* _Data for review_:
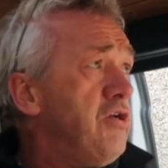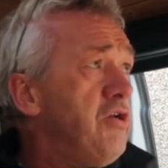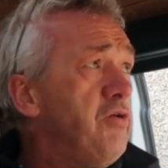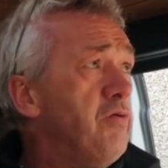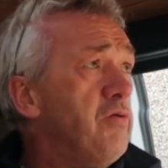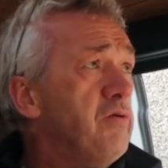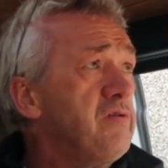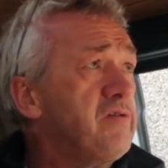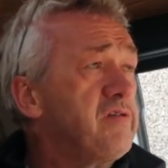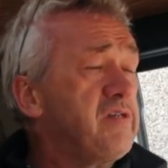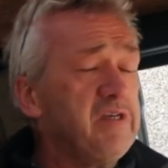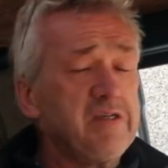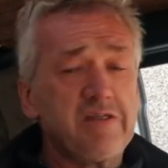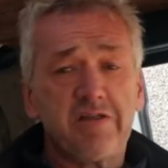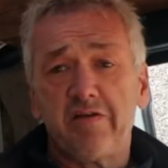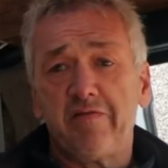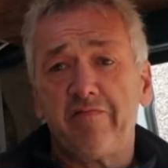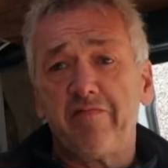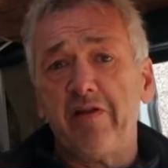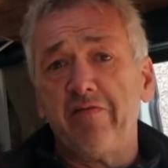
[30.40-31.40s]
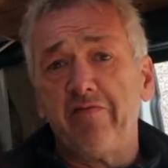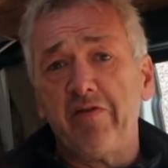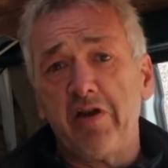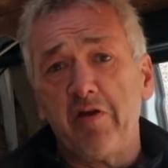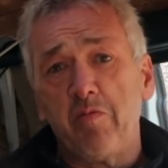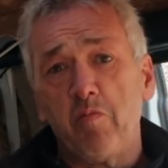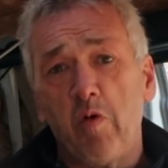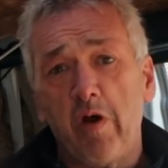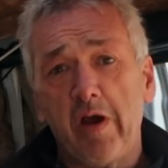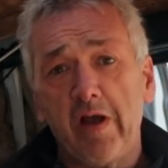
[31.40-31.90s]
nuances of living
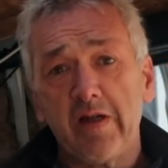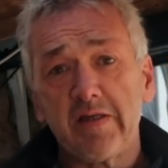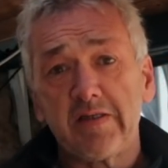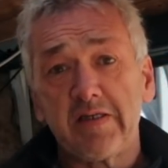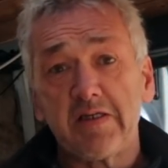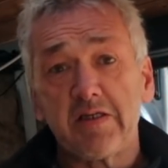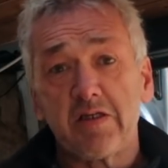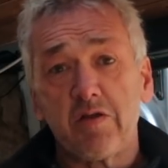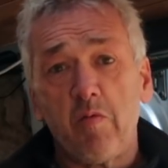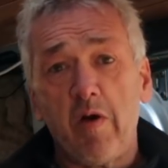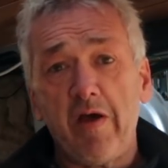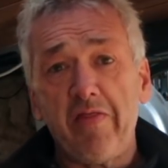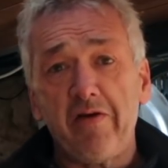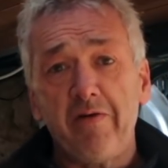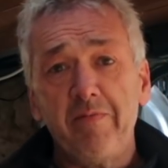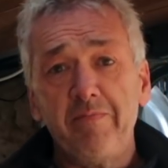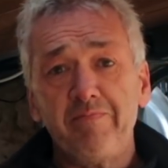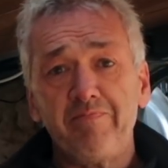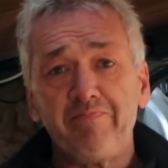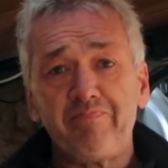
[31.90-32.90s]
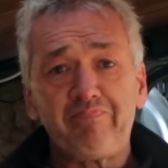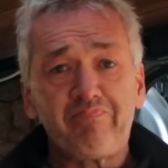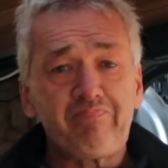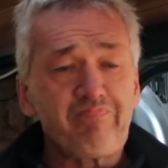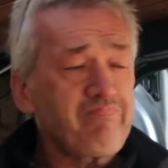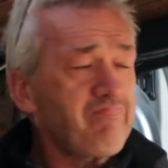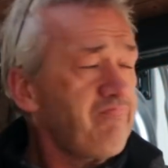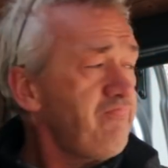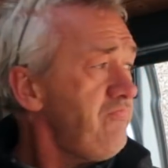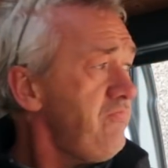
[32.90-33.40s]
in Wales is the weather,
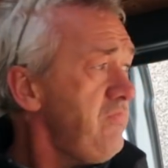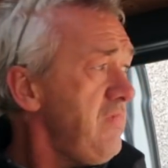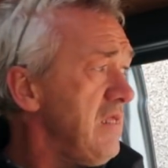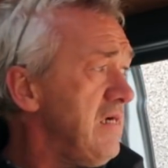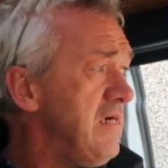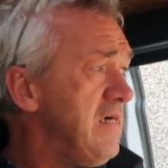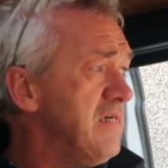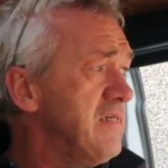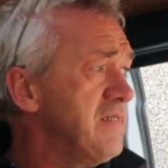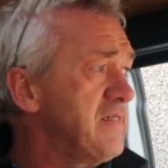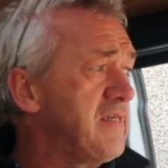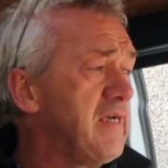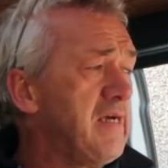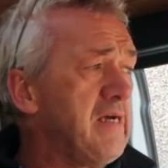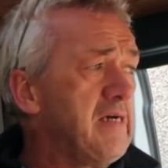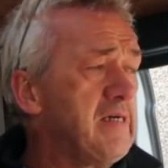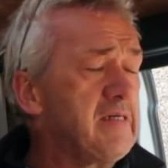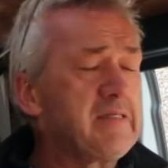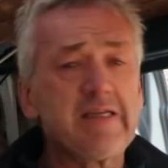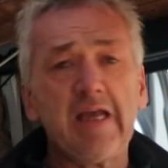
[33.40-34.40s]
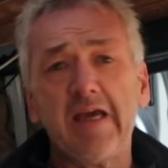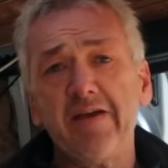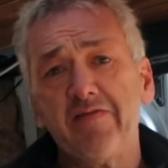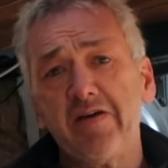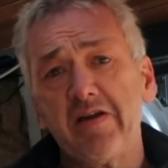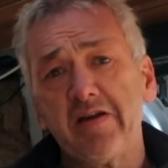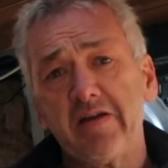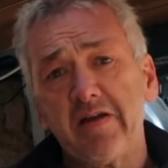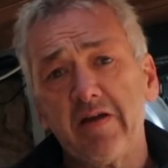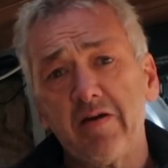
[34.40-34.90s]
as
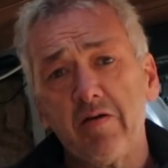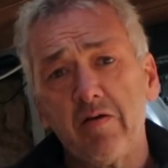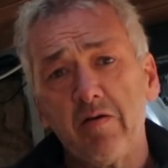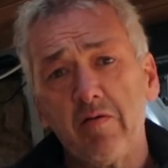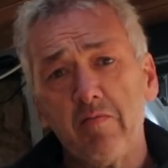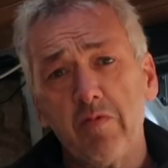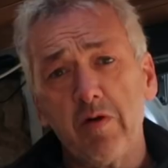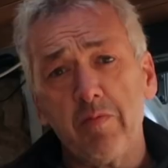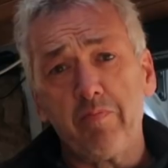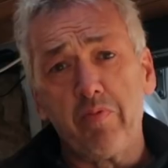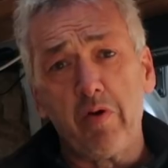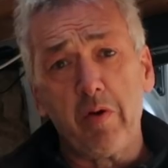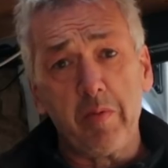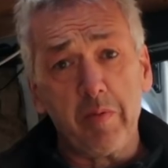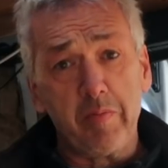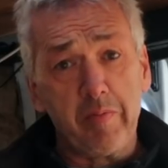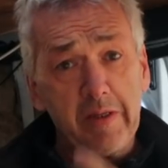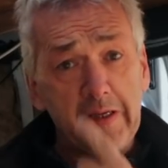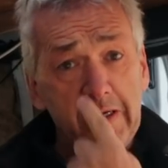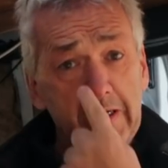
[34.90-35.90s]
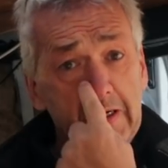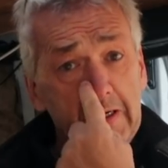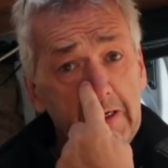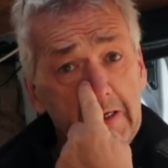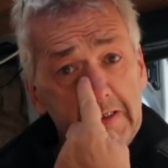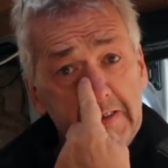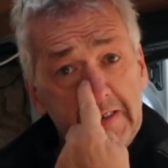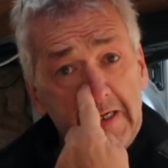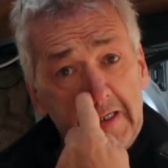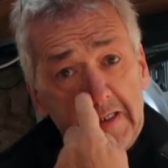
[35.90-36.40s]
David will probably
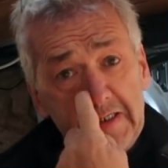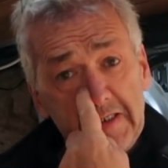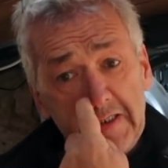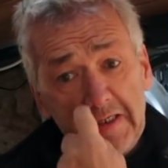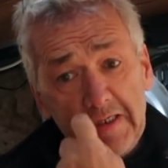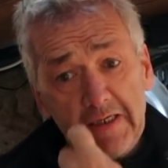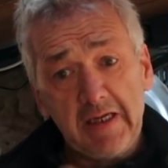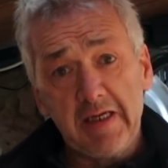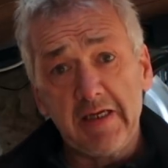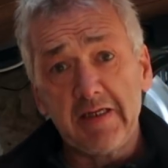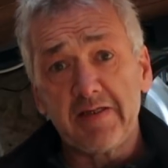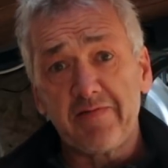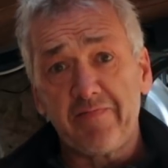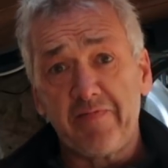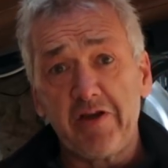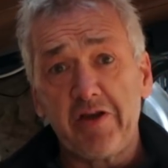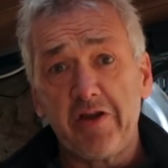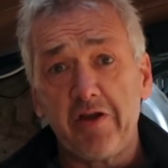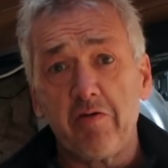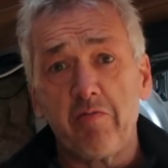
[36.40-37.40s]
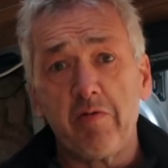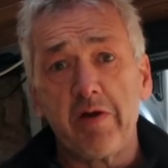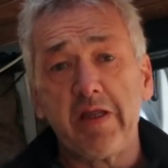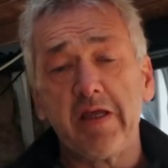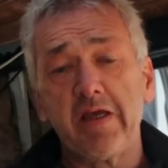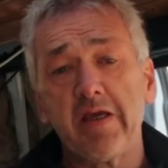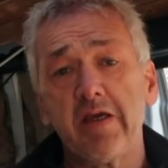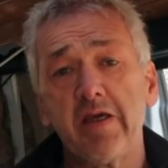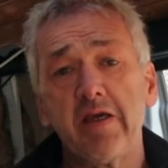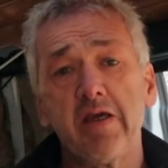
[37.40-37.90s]
attest in his video when
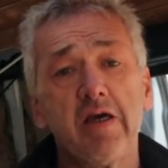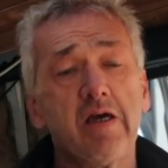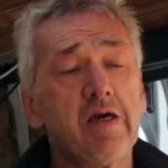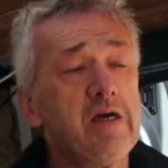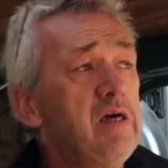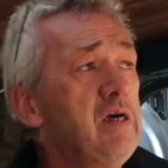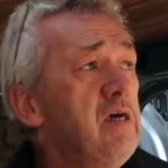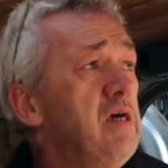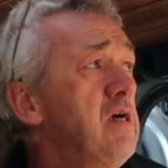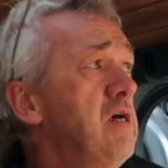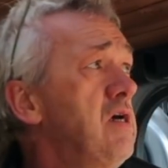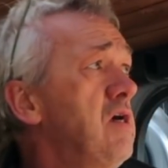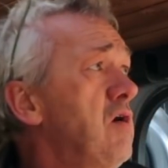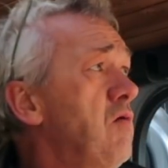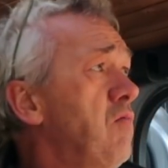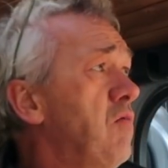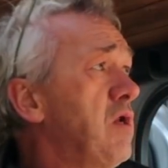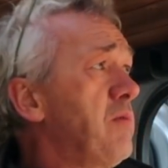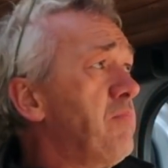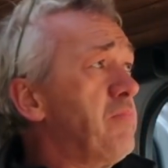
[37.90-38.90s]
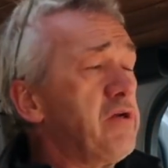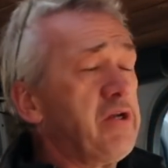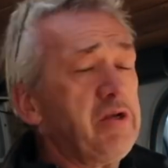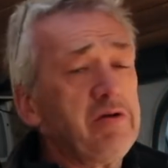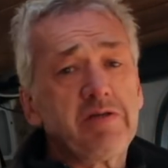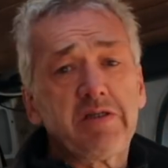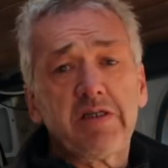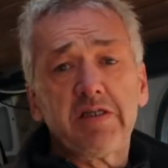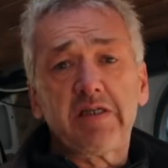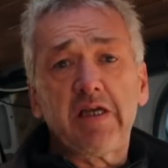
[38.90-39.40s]
he
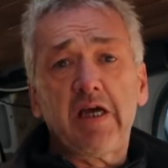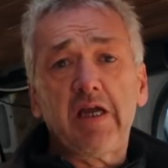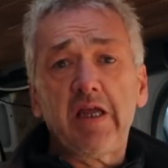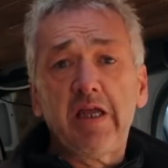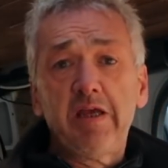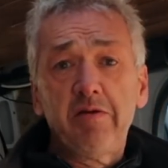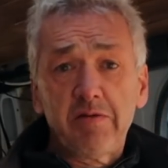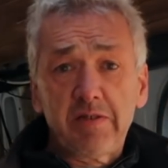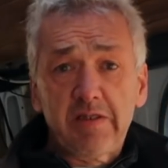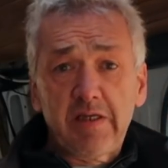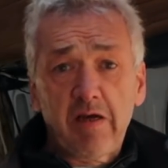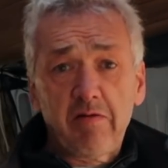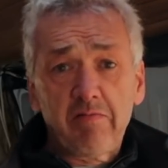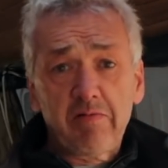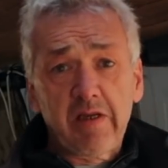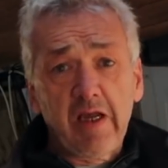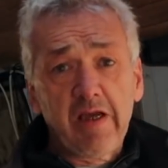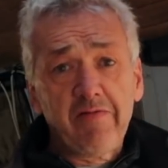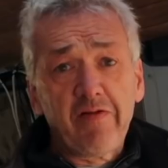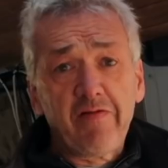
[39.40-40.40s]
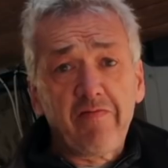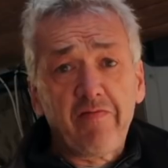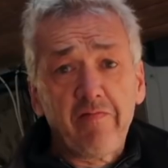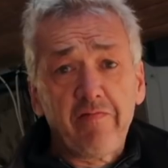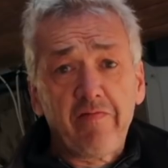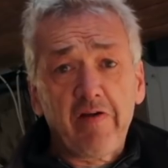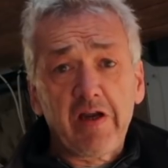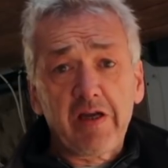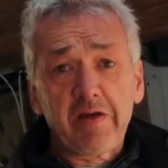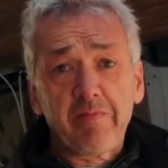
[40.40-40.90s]
produces that. He was down, David
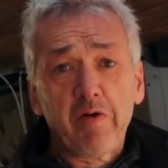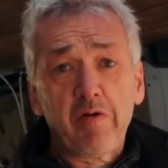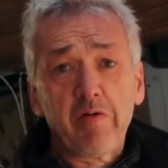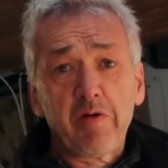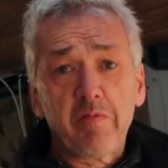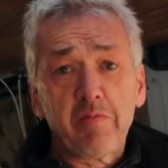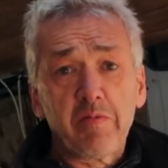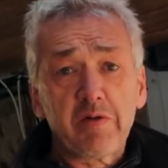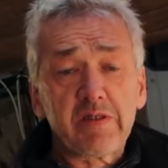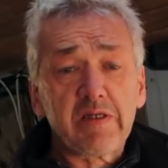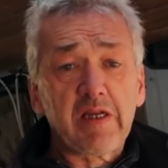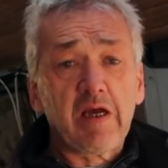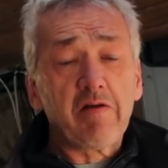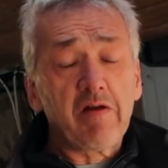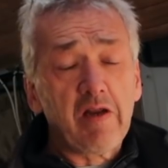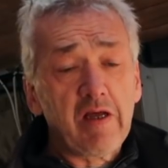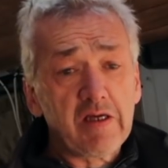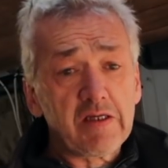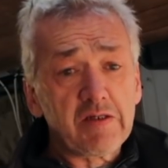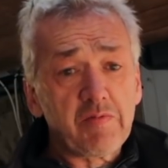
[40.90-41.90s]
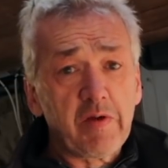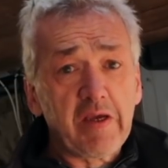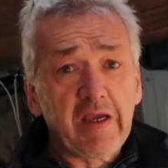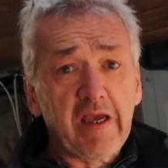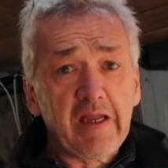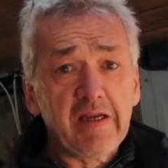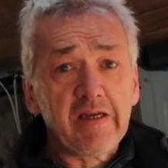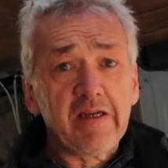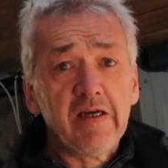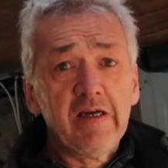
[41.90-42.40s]
from Vandemonium was down last
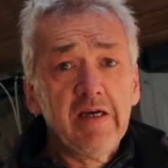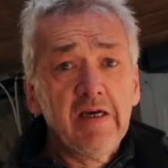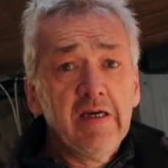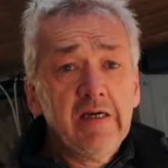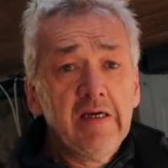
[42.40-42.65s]
weekend.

* _Exercise aim_: Emit an exact copy of the lines from the line bearing "[34.90-35.90s]" through the last line above, inclusive, and leave the images out.

* _Exercise output_:
[34.90-35.90s]
[35.90-36.40s]
David will probably
[36.40-37.40s]
[37.40-37.90s]
attest in his video when
[37.90-38.90s]
[38.90-39.40s]
he
[39.40-40.40s]
[40.40-40.90s]
produces that. He was down, David
[40.90-41.90s]
[41.90-42.40s]
from Vandemonium was down last
[42.40-42.65s]
weekend.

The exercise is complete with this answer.